ADVENT DALAM SEJARAH PENYELAMATAN MANUSIA
Israel, umat Allah dalam Perjanjian Lama, menjalani 2 (dua) pengalaman yang berbeda :
EXODUS I : Pembebasan dan penciptaan umat Allah. TUHAN Allah membebaskan Israel dari penindasan Mesir, agar mereka beribadah kepada-Nya (Kel. 4 : 20 – 23). Peristiwa ini bukan karena Israel berdosa; akan tetapi peristiwa eksodus pertama melukiskan perjuangan Allah melawan Firaun (symbol kuasa kegelapan). Pada saat itu Israel berseru memohonkan pertolongan Allah, karena diperlakukan secara tidak adil oleh Pengasa Mesir. Dan, Allah langsung bekerja memerdekakan umat-Nya.
Perenungan atas pembebasan dan penciptaan Israel inilah yang menjadi landasan spiritual dari refleksi penulis Kitab Kejadian tentang penyelamatan dan penciptaan alam semesta dan segala isinya, termasuk manusia (Kej. 1 : 1 – 26). Tujuan TUHAN Allah menciptakan manusia pun jelas. Dia menghendaki manusia selalu berada dalam persekutuan bersama-Nya. Dia menciptakan manusia untuk beribadah melayani kemuliaan-Nya, sama seperti Dia menciptalan Israel.

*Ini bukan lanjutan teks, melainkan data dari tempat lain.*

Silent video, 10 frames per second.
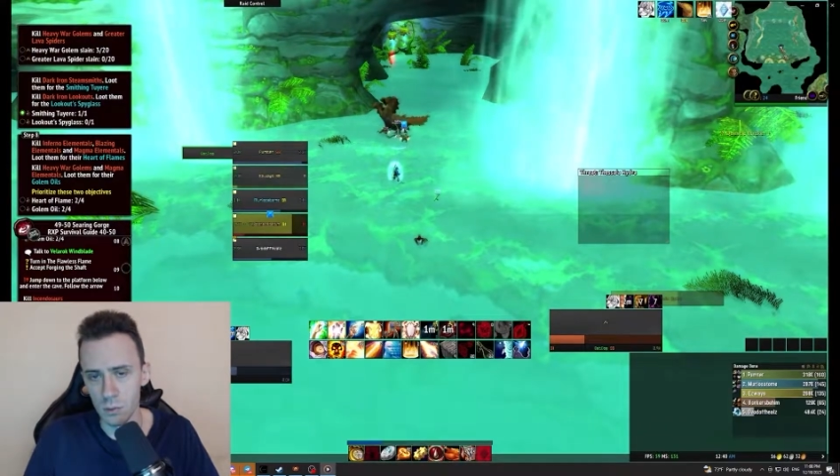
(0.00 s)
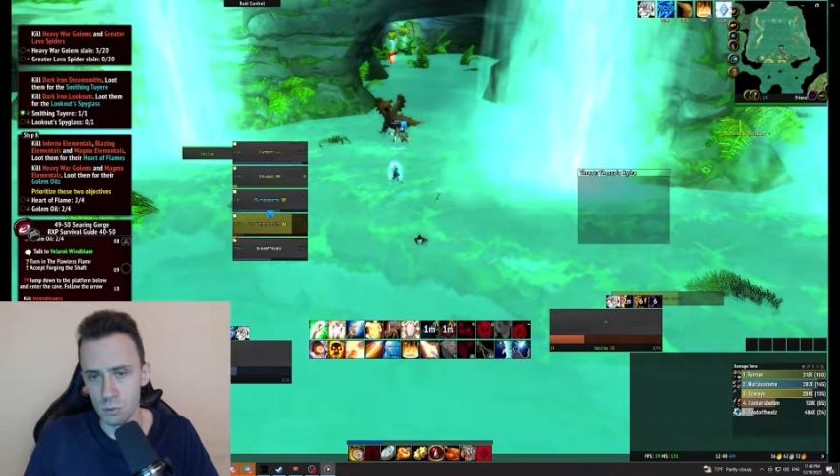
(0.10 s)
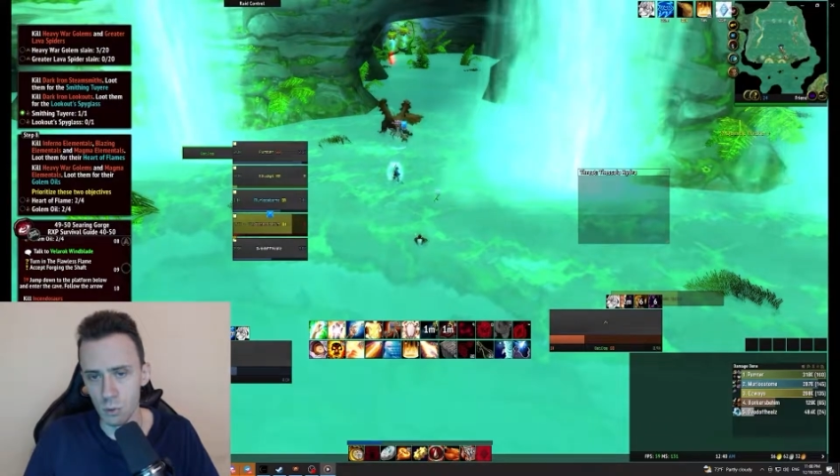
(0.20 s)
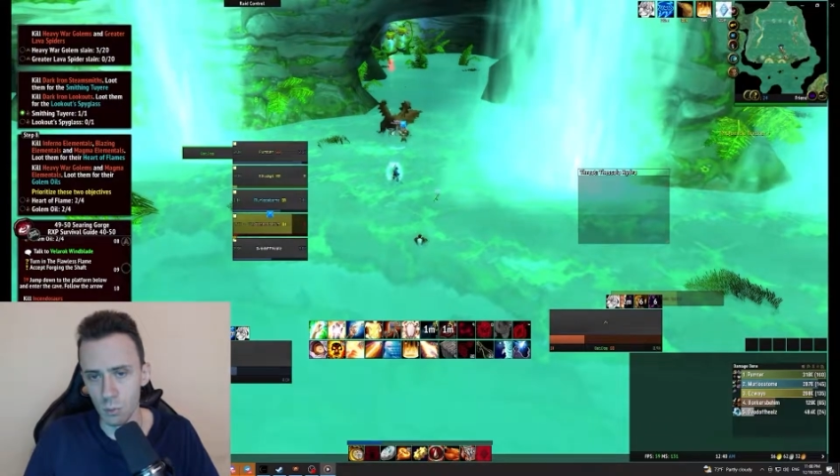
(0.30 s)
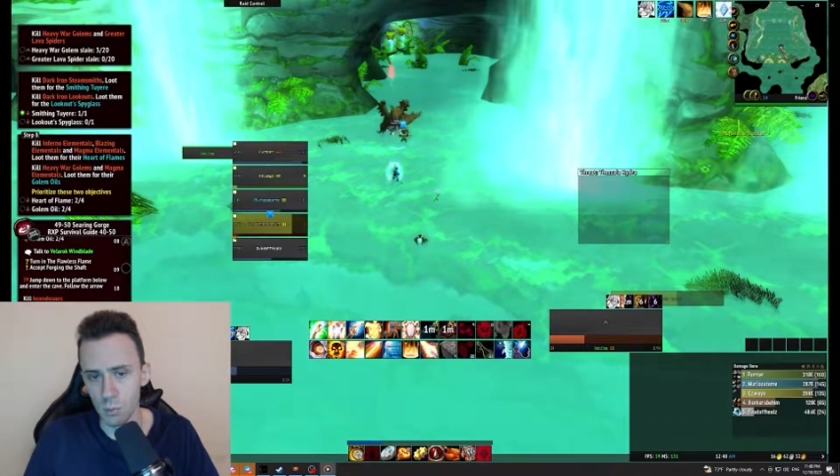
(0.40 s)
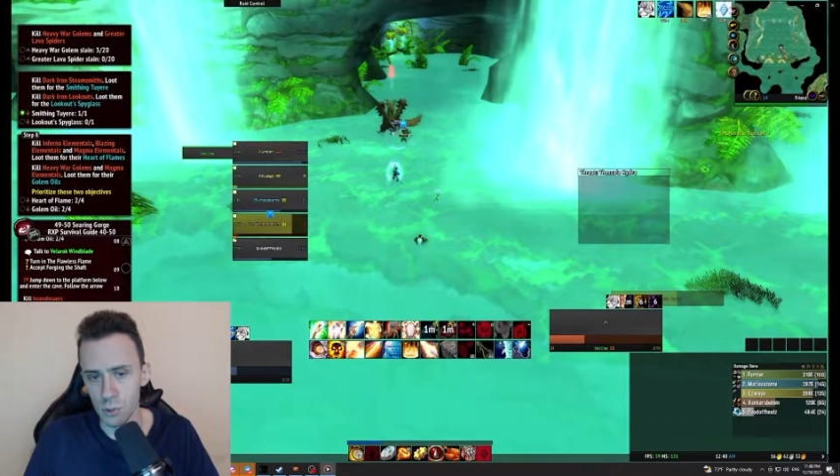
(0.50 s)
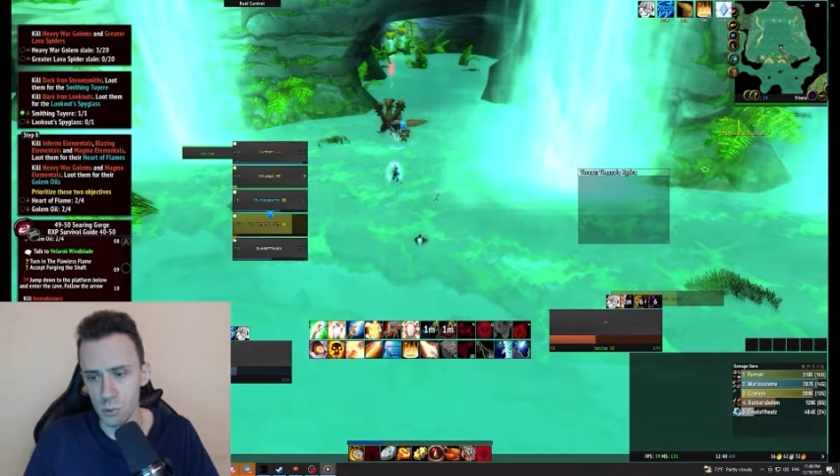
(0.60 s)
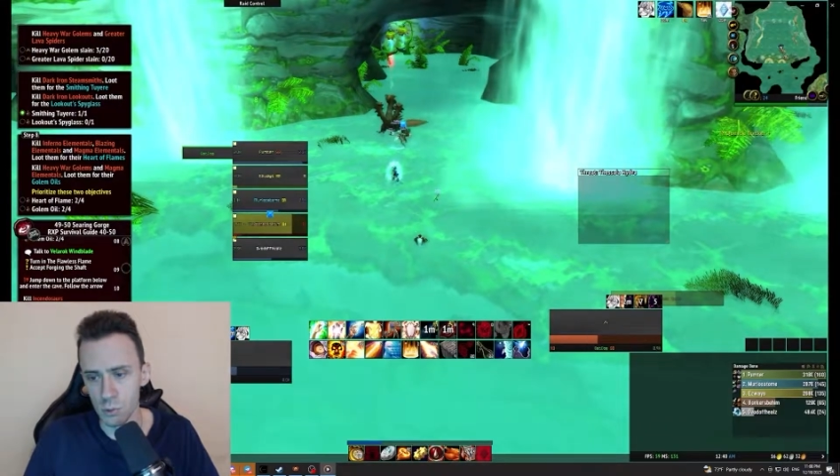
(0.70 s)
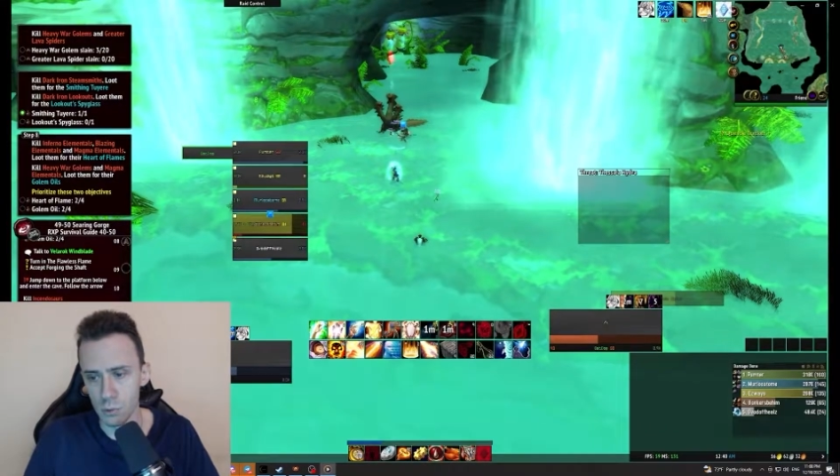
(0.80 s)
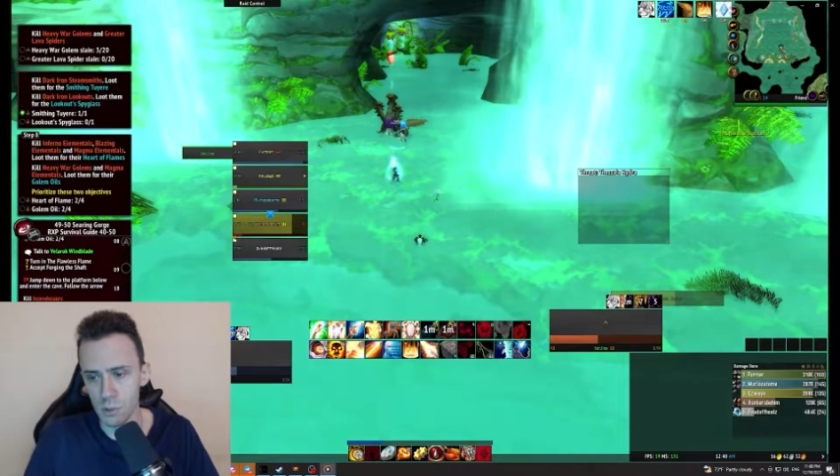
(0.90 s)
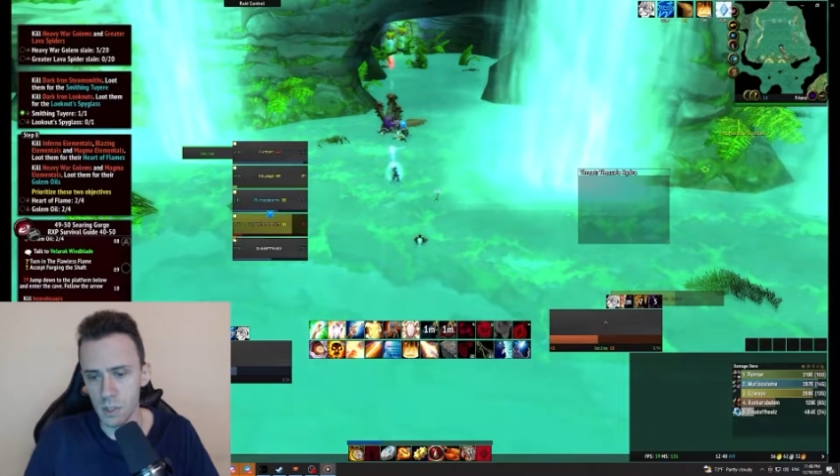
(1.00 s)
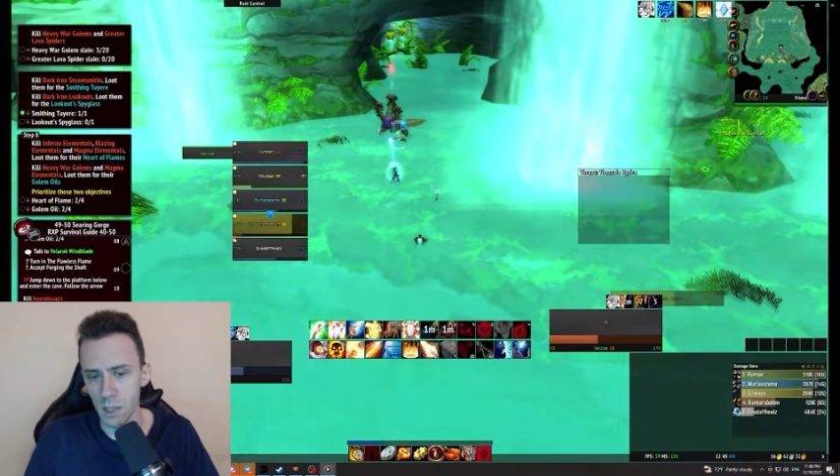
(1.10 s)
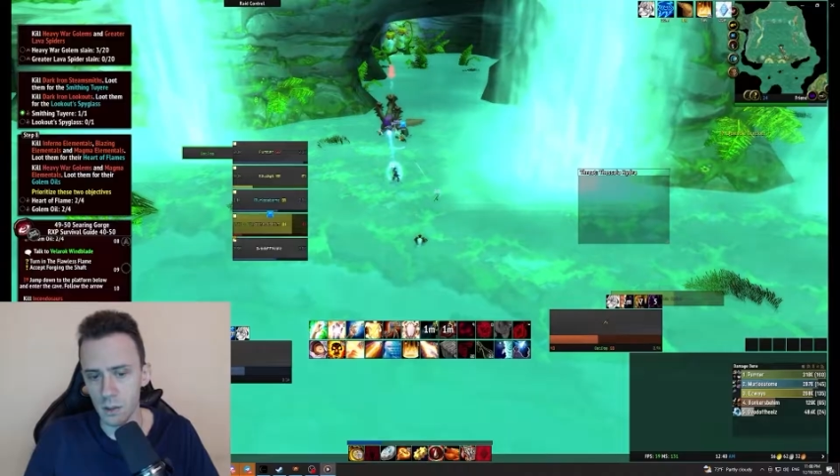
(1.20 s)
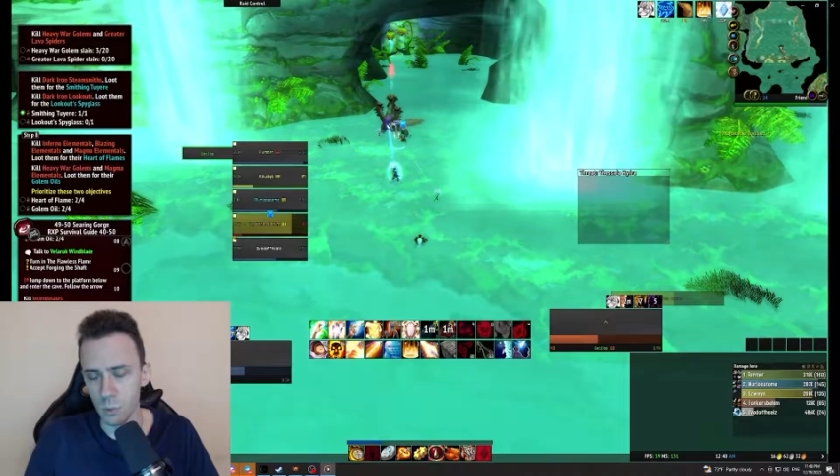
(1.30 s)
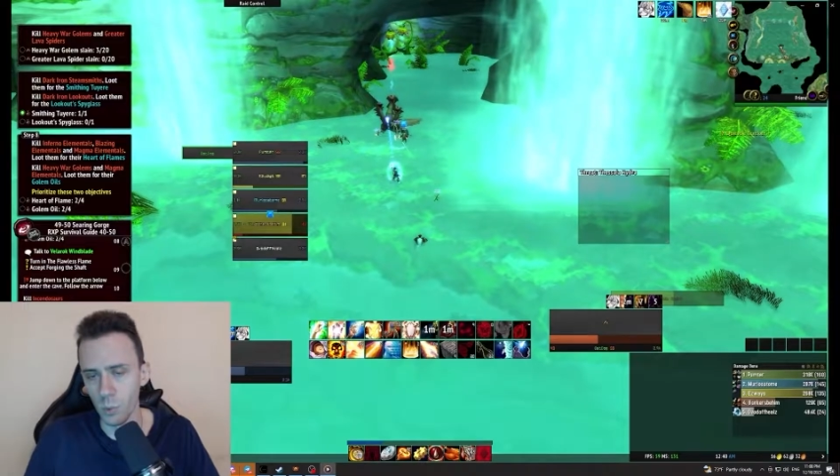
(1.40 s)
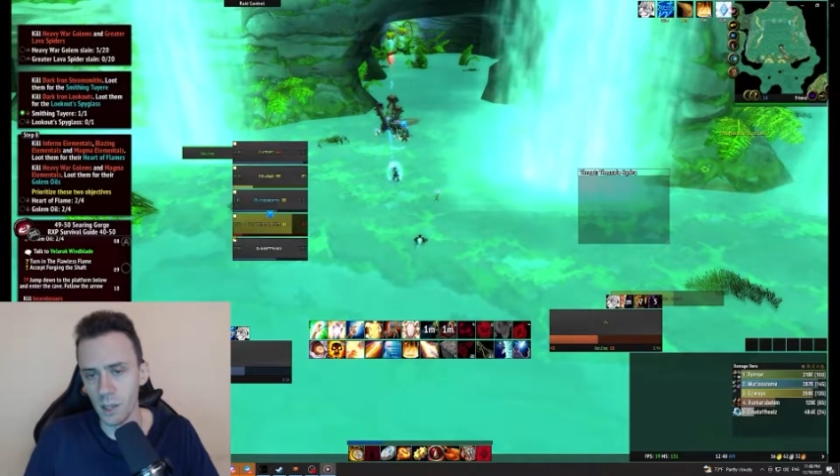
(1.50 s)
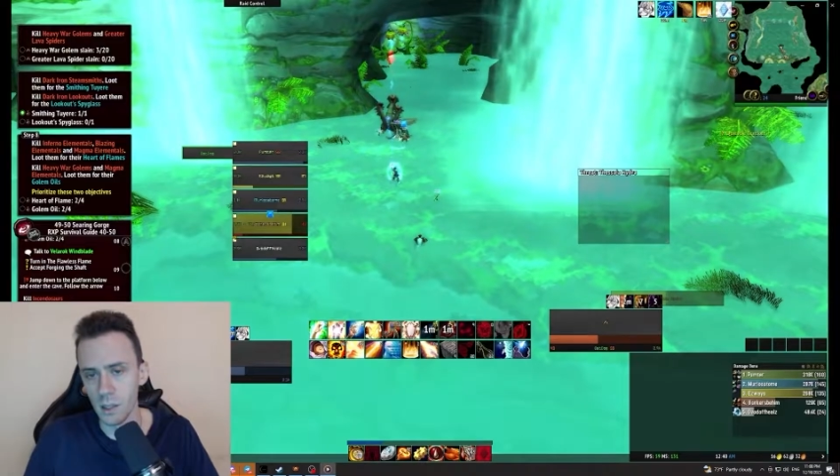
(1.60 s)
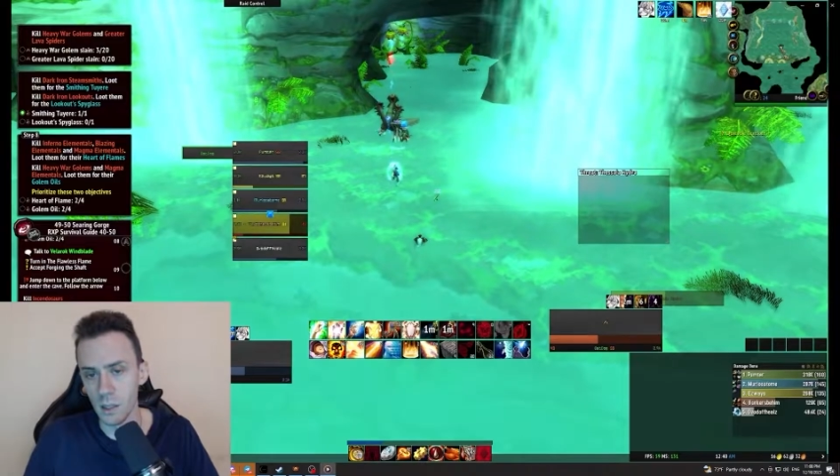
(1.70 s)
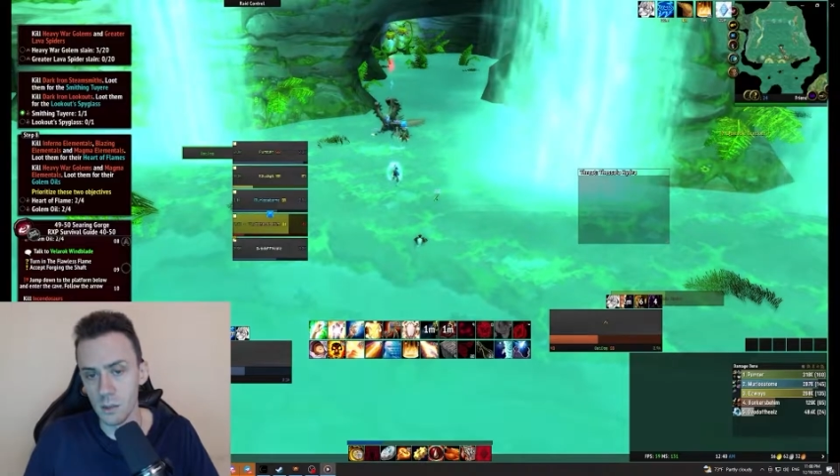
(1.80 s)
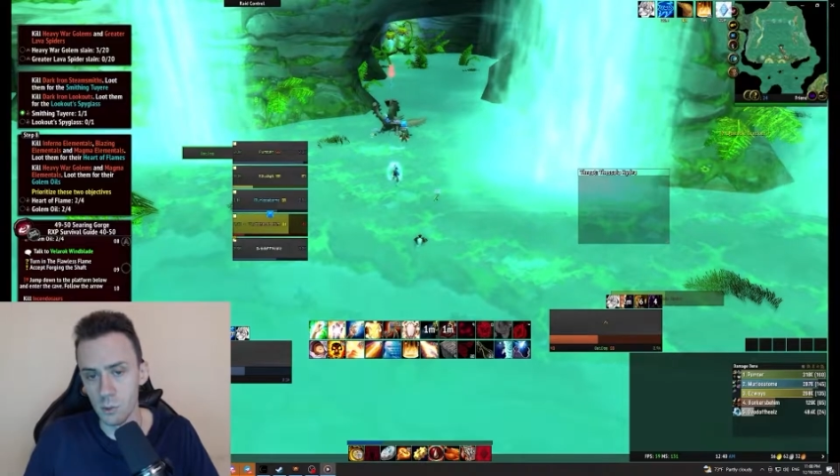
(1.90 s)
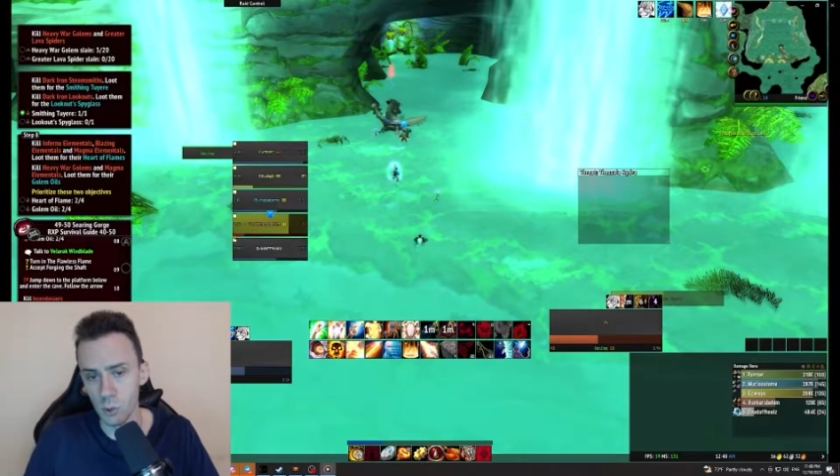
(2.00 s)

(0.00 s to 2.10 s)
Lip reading: So be sure to stand the way that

EXODUS II : Cerita tentang exodus kedua menjelaskan rachmat Allah ke atas kehidupan umat-Nya. Israel diasingkan Allah ke Babilonia, karena mereka melanggar Hukum Perjanjian. Mereka berbuat dosa di bidang keagamaan maupun kemasyarakatan. Dalam pengasingan di Babilonia, Israel meratapi kemalangannya. Ia terpisah jauh dari tanah perjanjian. Ia mengalami kesengsaraan sepanjang 70 tahun (Yer. 29:10). Di sanalah Israel merenungkan makna persekutuan hidup bersama Allah : Bapa dan Penebusnya (Yes. 63 : 15 – 17; Maz. 137). Di sanalah Israel menjalani proses penyucian yang dilakukan oleh Allah sendiri. Meskipun sebelum waktu pengasingan sudah muncul gagasan tentang Hari TUHAN, di mana umat menantikan kedatangan seorang Raja TUHAN (Messiah) dan keturunan Daud, namun pengharapan itu semakin dipertegas dalam situasi pengasingan di Babel. Di Babel-lah Israel duduk merenungkan harapan akan janji Allah yang pernah mereka nikmati, ketika masih berdiam di Yerusalem. Sebuah penantian dan harapan akan datangnya Sang Messiah yang sanggup membebaskan dan memerintahi umat-Nya dengan kebenaran dan keadilan serta damai-sejahtera Allah.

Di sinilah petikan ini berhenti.